Task description ::
Below is a listing to write out in full, exactly as given, without its pictures.

··· Input material ···

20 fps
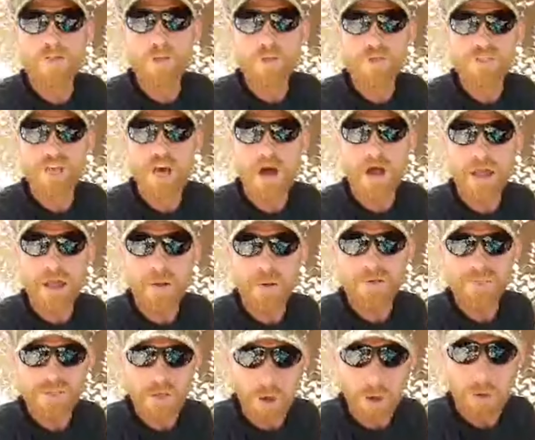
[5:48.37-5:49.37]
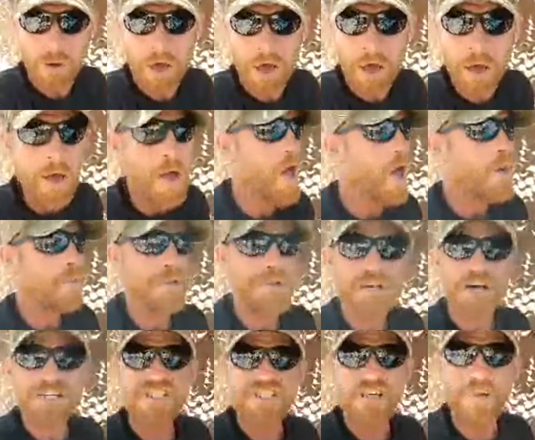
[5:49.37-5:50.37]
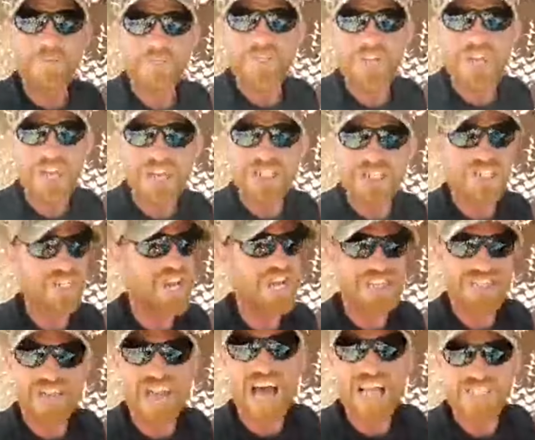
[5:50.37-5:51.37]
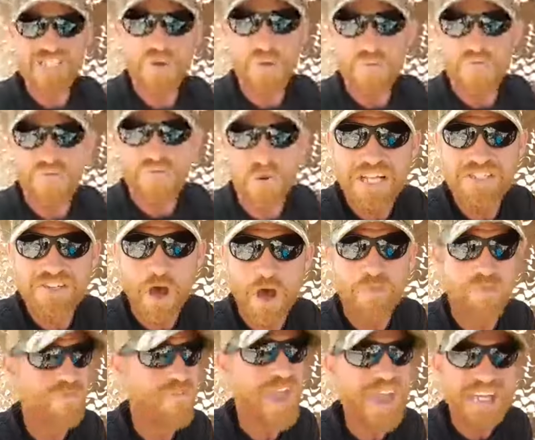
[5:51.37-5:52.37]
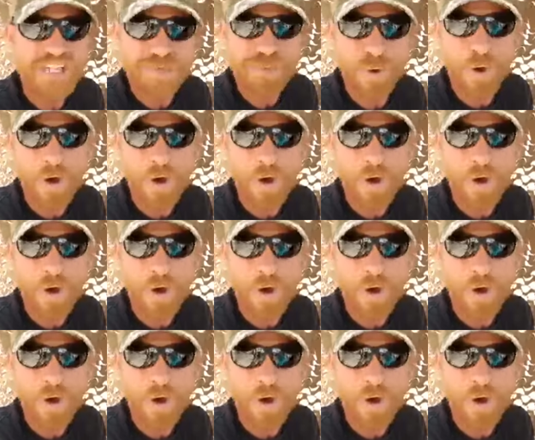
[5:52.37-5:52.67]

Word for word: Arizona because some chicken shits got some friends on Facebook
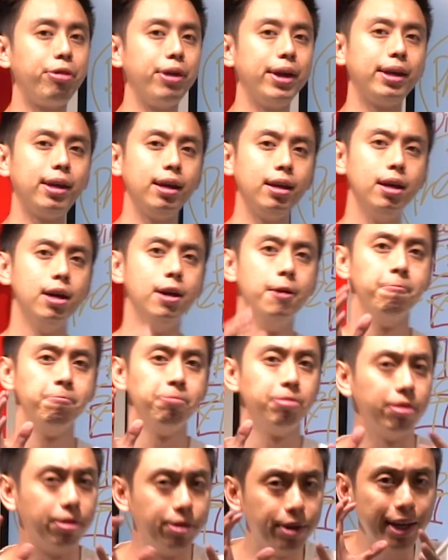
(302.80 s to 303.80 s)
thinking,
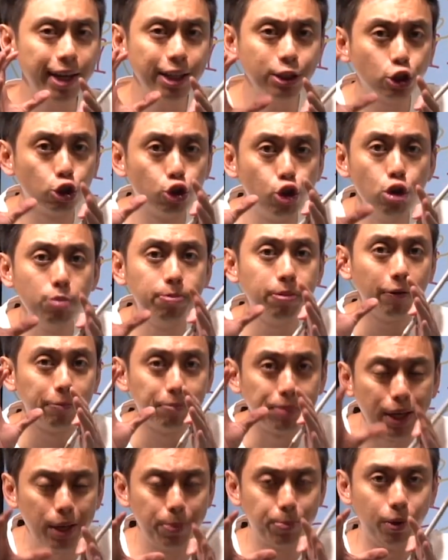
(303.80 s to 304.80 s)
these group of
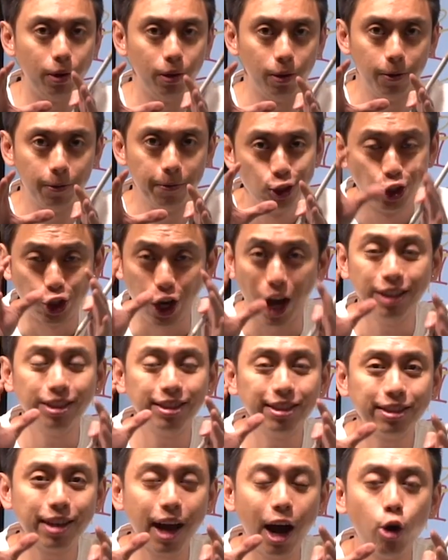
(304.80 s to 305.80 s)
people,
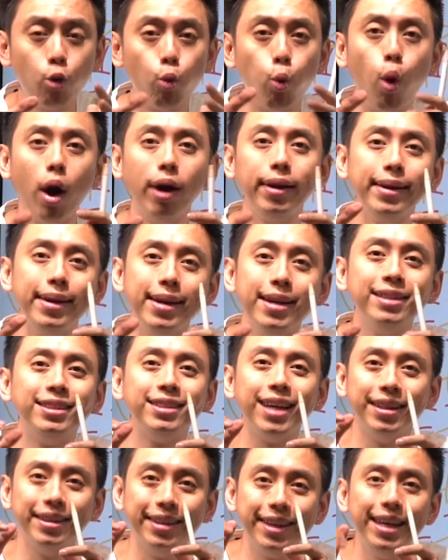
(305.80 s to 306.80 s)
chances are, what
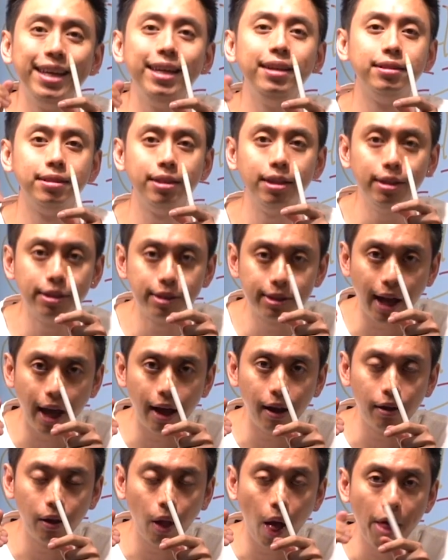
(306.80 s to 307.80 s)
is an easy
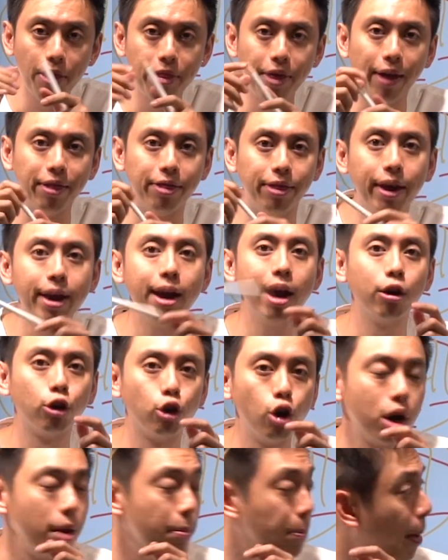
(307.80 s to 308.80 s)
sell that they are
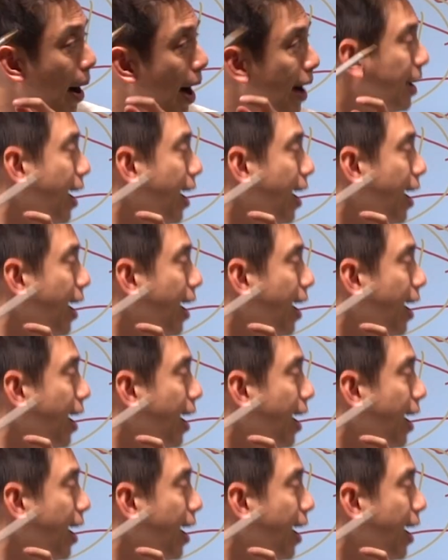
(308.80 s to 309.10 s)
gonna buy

···

Written answer ::
20 fps
[5:48.37-5:49.37]
[5:49.37-5:50.37]
[5:50.37-5:51.37]
[5:51.37-5:52.37]
[5:52.37-5:52.67]

Word for word: Arizona because some chicken shits got some friends on Facebook
(302.80 s to 303.80 s)
thinking,
(303.80 s to 304.80 s)
these group of
(304.80 s to 305.80 s)
people,
(305.80 s to 306.80 s)
chances are, what
(306.80 s to 307.80 s)
is an easy
(307.80 s to 308.80 s)
sell that they are
(308.80 s to 309.10 s)
gonna buy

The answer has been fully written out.